Dr Sonya Jessup joins Mums of the Shire to help explain how age can affect your fertility and what you can do to ensure your decisions now, don’t detrimentally impact your choices later.
Do you still remember the moment you found out you were pregnant? And the first time you laid eyes on your baby? I’ll bet you do. Moments don’t get more precious.
Though pregnancy and childbirth are by no means a walk in the park, nothing worth having comes easy.
Even in Australia, where we are lucky to have a range of fertility services available, it is a sad truth that there are many older women who still go through rounds of fertility treatment without success and either end up needing to use donor eggs from a younger woman or accept that they will not have children.

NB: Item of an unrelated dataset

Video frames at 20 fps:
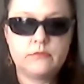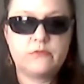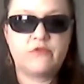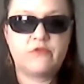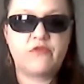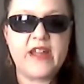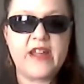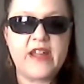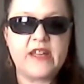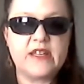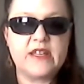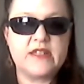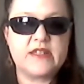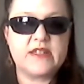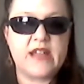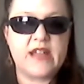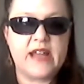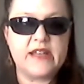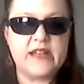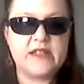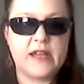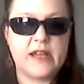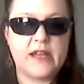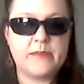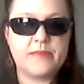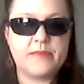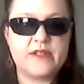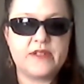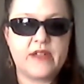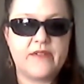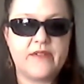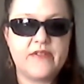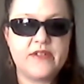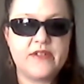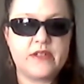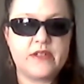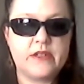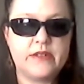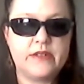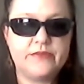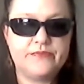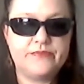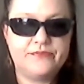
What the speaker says: Frankenstein type stuff, isn't it?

It’s easy to get caught up with ideas like “I just want more time with my other child/children before bringing another baby into the family” or “I just want to finish my Masters” or maybe get that promotion before falling back into that newborn haze.
Learning about the effects of age on fertility may help you, or someone you know, make an informed and better decision for the futures of everyone involved.

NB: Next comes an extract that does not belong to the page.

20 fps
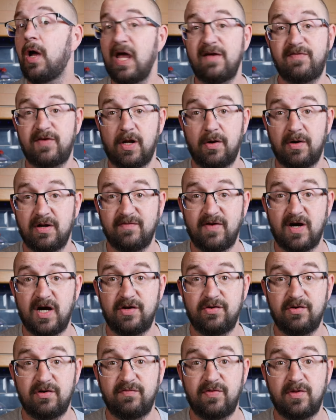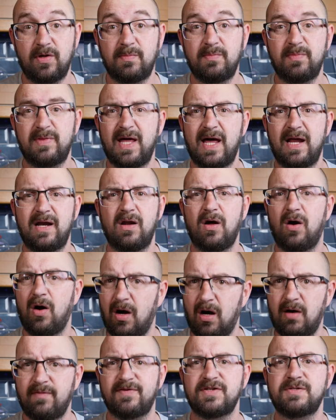If you don't have either of them, then
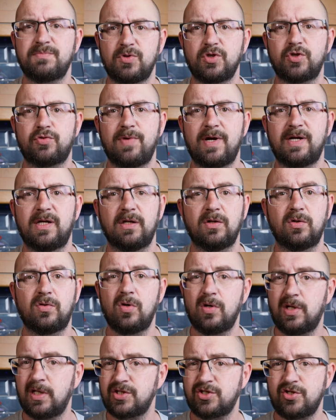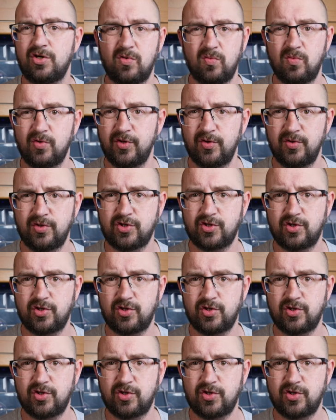half as much regular cooking salt will do the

4 fertility facts you should know
1. The older you are, the longer conception can take
For the majority of women with a projected age of menopause at 50, their natural fertility starts to decrease more sharply at the age of 37; approximately 13 years prior to menopause, and a much more prominent decline occurs after the age of 40.
Even if we have conceived easily in our late 20’s or early 30’s, without any significant fertility issues, increasing age has powerful effects on the genetic quality and internal energy supplies of our eggs. The number of remaining eggs also sharply decreases. This means that natural conception may take longer to occur for a second or third child, but also, if IVF were required, the number of eggs able to be collected is significantly reduced with age.

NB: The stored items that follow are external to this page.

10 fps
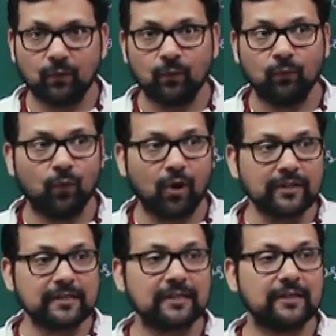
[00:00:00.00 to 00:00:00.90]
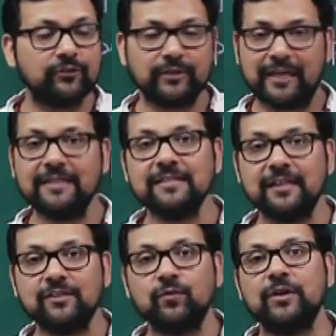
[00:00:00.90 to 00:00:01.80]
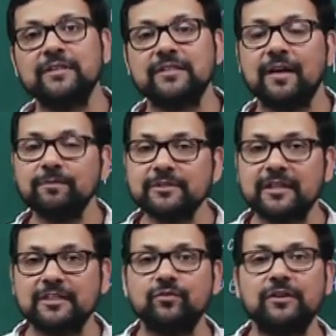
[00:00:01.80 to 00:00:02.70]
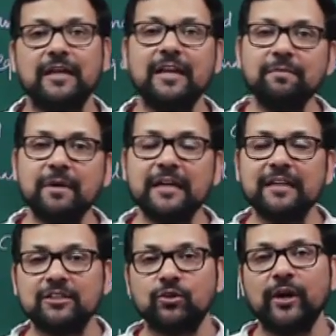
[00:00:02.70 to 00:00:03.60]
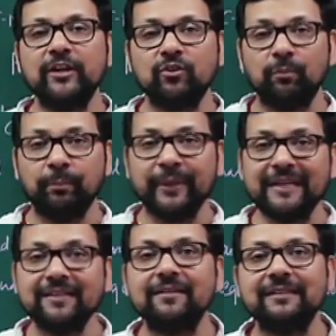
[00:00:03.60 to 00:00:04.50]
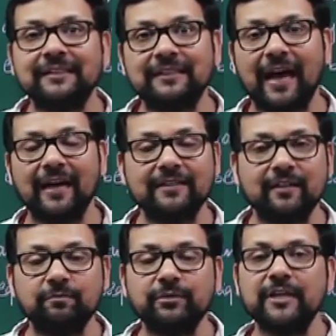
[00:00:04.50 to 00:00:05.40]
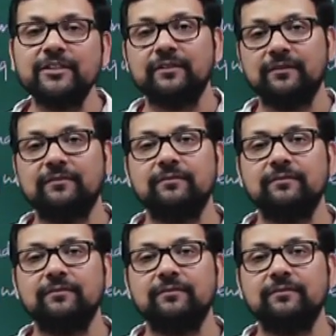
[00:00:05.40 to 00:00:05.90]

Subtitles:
What utensils, what substance, what element is going to bear that temperature?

2. Your fertility may be affected by family history
If there is a family history of early menopause, a woman may be projected to go through menopause at the age of 45. Again, her natural fertility starts to rapidly decline 13 years earlier, but this process then starts to have a significant impact from the age of 33 instead of 37.
3. Medical conditions have cumulative effects
Other factors also play a part in decreasing fertility with age. As we get older we are more likely to be slightly heavier and are more likely to have developed other medical conditions such as diabetes or thyroid disease. Any known medical conditions are more likely to have progressed such as endometriosis or fibroid growth, and the cumulative effects of alcohol, smoking and general toxins in our environment all play small but important parts.
4. Your partner impacts your chances too
Although male fertility does not decrease as rapidly as female fertility, older males still are more likely to have lower sperm counts, with negative changes in motility and increased rates of free radical damage.
Find out about your fertility
As fertile as you may feel, if it’s your aim to have more children, it’s important that you’re aware of the potential hurdles of having another baby.
Education is key to giving women realistic options. Seeking a fertility assessment or exploring the possibility of freezing your eggs for the future, may give you the peace of mind you need and save you from feeling the pressures of the ticking body clock.
A fertility assessment involving an evaluation of the uterus and fallopian tubes can be performed in women with no risk of obstruction. Especially if you have a history of endometriosis, pelvic infections, or ectopic pregnancy, then an evaluation is highly recommended.
Women who are worried by the risks that come with aging, but are not yet ready to have a baby they may one day want, are also lucky enough to have the option of freezing their eggs. This empowering move means you can put yourself first and don’t have to rush into finding a partner, finishing your studies or sacrificing upward moves in your career.
So many of my patients have said that if they’d only realised earlier how important their age was to their fertility, they would have made different choices.
If you’re considering having another baby though, it’s important to realise the difference that just a couple of years can make if you’re already in your mid-30s. And we’re giving you these facts not to scare you, but so you can make a fully-informed decision that will benefit you and your family long-term.